La Società Italiana di Farmacologia (SIF), esprime la propria preoccupazione sul fatto che gli Energy Drinks, nati come bevande energetiche, siano diventati i protagonisti di un nuovo modo di assumere alcol soprattutto da parte dei giovani: il consumo di cocktail a base di Energy Drink e alcolici (soprattutto superalcolici), è oggi una moda molto diffusa. Nonostante l’enorme popolarità a livello mondiale, in alcuni paesi europei ed extra-europei non è stata concessa l’autorizzazione all’immissione in commercio degli ED. La Danimarca e la Norvegia non ne hanno autorizzato la vendita.
Gli Energy Drinks sono bevande pericolose? Come è ben noto la risposta individuale agli effetti farmacologici della caffeina è molto variabile. In alcuni soggetti, l’assunzione di ED può causare un eccessivo aumento della frequenza cardiaca ed un incremento della pressione arteriosa. Come tutte le bevande contenenti caffeina, dovrebbe essere sconsigliata in pazienti affetti da cardiopatie congenite quali la sindrome del QT lungo. Inoltre, negli sportivi che li assumono prima di uno sforzo fisico prolungato, l’attività diuretica della caffeina può peggiorare lo stato di disidratazione provocato dalla perdita di liquidi con la sudorazione. Insomma, pur non trattandosi di bevande che presentano una spiccata tossicità se assunte da soggetti sani, sono comunque bevande che in determinate condizioni possono essere pericolose per la salute.
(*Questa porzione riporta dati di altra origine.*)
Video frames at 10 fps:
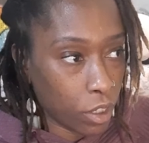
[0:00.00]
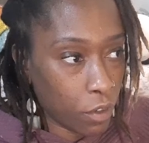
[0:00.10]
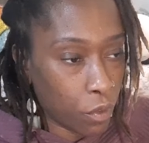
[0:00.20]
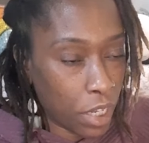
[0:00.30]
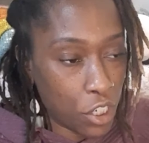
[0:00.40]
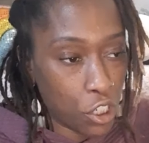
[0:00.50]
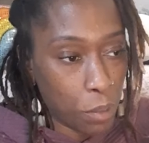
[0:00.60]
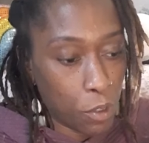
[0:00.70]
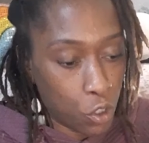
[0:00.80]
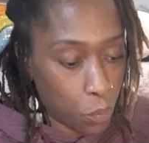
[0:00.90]

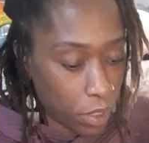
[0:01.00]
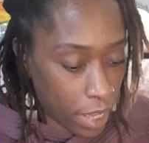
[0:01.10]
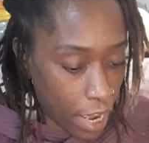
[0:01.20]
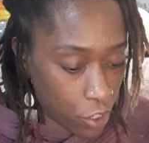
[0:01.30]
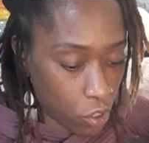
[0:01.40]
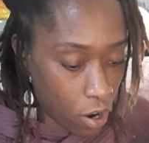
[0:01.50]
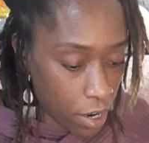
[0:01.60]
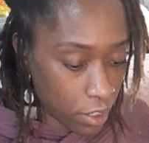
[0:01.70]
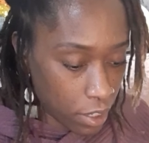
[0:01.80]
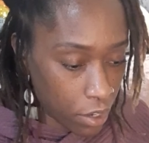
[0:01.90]
relationship that you really had your
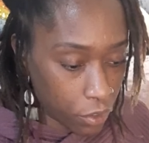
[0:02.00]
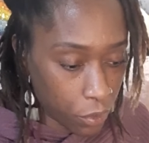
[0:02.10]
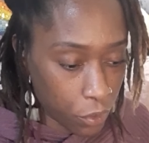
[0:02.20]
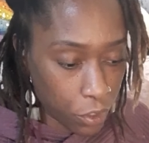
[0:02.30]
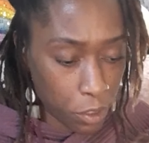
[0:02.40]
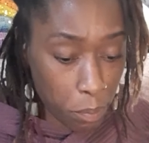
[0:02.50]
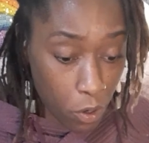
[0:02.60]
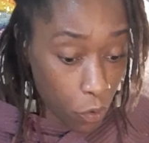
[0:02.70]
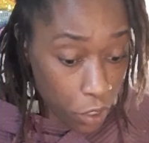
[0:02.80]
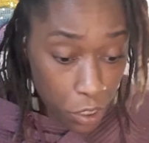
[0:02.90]
heart set on it could
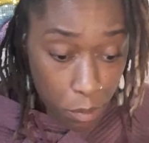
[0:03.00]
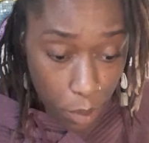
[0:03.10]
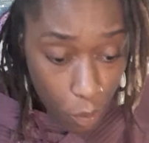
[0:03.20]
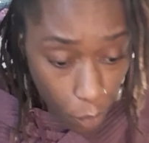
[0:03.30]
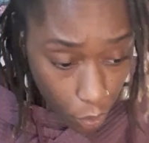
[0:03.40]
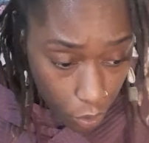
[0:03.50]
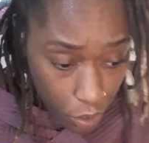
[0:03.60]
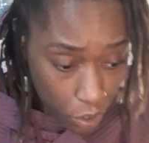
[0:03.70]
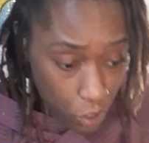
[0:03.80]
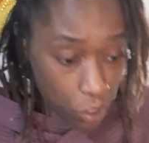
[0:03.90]
or it could be work
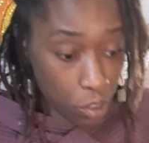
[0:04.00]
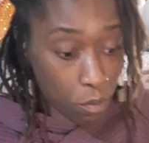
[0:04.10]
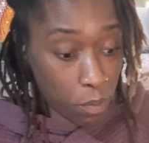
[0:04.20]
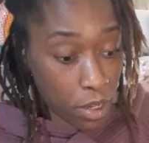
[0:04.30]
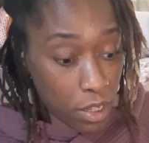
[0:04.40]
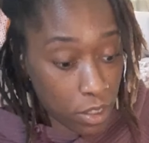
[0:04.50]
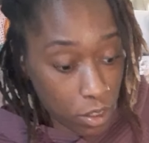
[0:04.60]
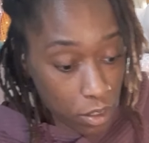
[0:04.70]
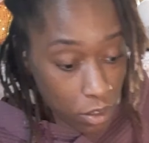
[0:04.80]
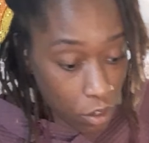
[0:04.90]
this could be
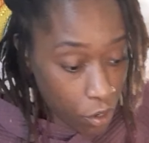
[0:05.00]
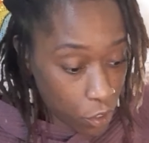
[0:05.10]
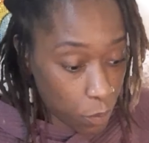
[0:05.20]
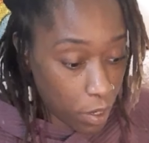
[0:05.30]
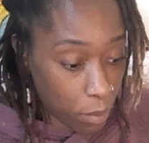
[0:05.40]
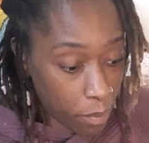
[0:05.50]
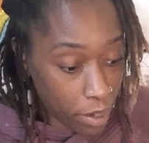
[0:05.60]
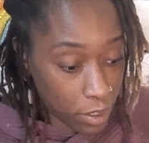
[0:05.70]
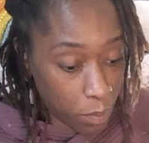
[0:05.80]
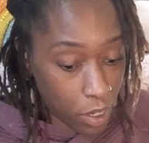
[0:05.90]
you know speaking about
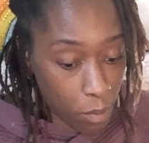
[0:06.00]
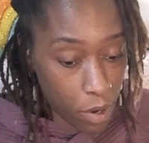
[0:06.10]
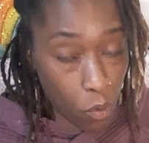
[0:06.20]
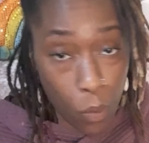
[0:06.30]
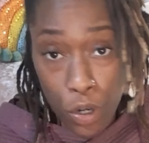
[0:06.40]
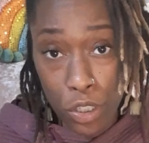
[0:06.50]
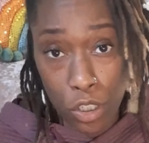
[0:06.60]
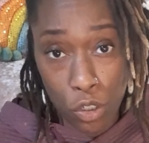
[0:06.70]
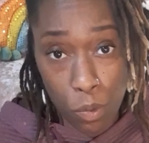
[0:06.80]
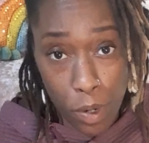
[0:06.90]
speaking about a work
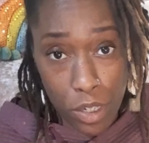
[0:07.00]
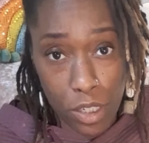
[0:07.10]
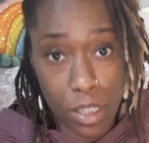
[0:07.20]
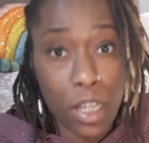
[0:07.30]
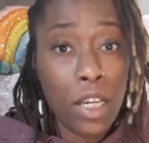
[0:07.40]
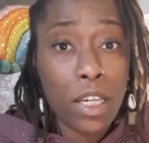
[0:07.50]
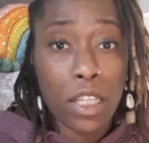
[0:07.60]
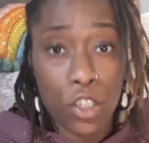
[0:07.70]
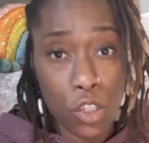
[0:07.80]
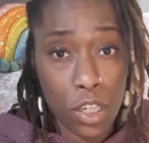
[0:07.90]
situation
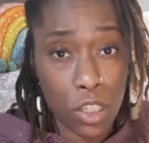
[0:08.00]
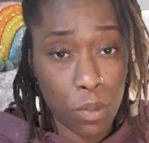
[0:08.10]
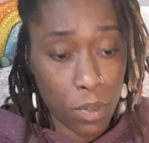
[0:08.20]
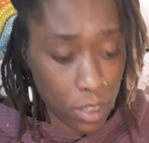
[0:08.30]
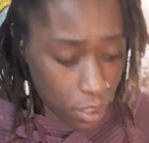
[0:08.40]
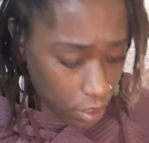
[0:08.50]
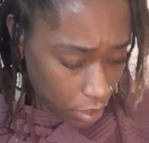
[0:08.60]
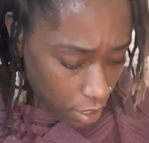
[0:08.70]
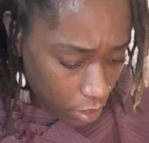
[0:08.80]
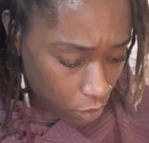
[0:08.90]
that you need to release
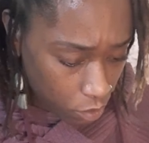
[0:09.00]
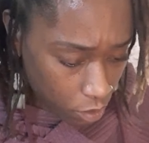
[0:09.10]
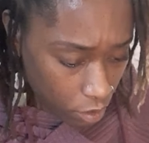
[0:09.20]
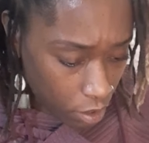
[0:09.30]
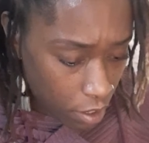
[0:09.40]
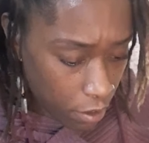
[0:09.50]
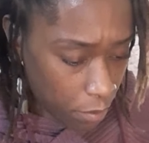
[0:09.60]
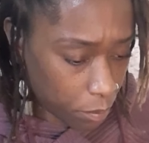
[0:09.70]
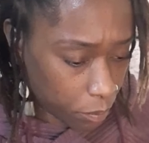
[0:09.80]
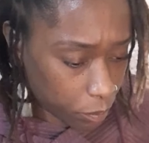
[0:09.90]
that's uh,
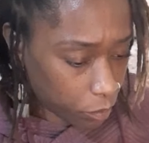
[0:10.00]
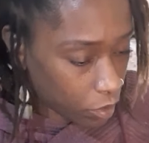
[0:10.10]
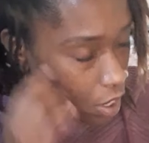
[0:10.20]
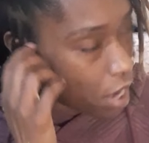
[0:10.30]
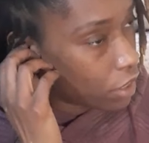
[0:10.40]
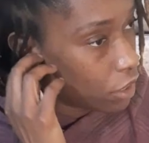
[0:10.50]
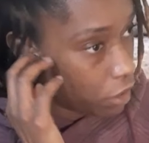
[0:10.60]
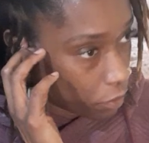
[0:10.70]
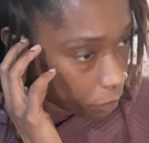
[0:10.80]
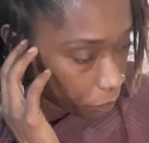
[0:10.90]
toxic
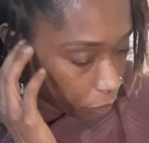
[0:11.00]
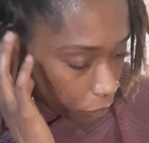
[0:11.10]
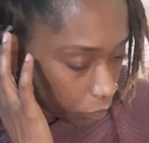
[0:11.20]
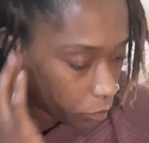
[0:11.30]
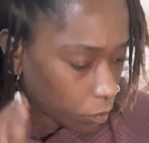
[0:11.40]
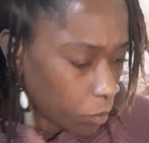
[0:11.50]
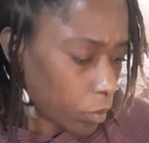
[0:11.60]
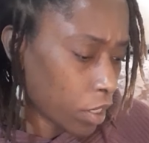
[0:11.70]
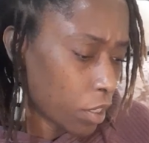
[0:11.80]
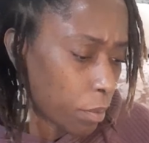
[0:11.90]

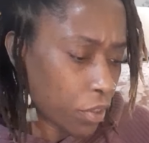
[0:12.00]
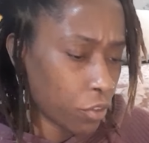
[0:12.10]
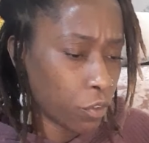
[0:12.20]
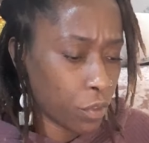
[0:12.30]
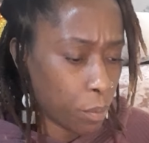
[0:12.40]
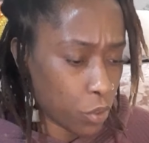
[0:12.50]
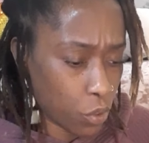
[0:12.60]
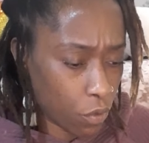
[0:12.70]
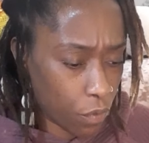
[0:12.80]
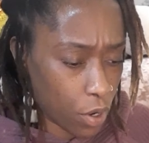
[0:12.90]
in the month of November. So
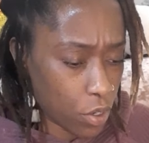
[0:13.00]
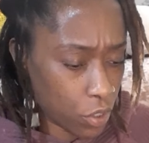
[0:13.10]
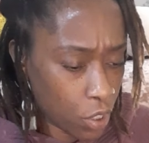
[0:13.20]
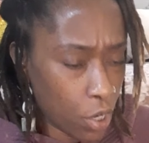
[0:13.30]
the first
Ancora più pericolosa è l’abitudine ad assumere cocktail a base di ED e alcol. L’uso della miscela ED/alcol nasce dalla voglia, da parte di chi la consuma, di una bevanda che abbia gli effetti euforizzanti dell’alcool, ma che contemporaneamente non stordisca. Gli ED possono in effetti dare l’illusione di combattere efficacemente gli effetti sedativi dell’alcol. Ma lo stato di ebbrezza viene piuttosto mascherato, mentre segnali coma la fatica e la sonnolenza sono solo attenuati e restano in agguato, poiché la concentrazione ematica di alcool non viene modificata. Una volta terminati gli effimeri effetti della bevanda energetica, la sbornia si può materializzare con il suo sgradevole corteo di sintomi: vomito, cefalea, disequilibrio, sonno. Infine la disidratazione, che è una condizione aggravata sia dalla caffeina che dall’alcool ed eventualmente anche dall’esercizio fisico praticato dai giovani in discoteca.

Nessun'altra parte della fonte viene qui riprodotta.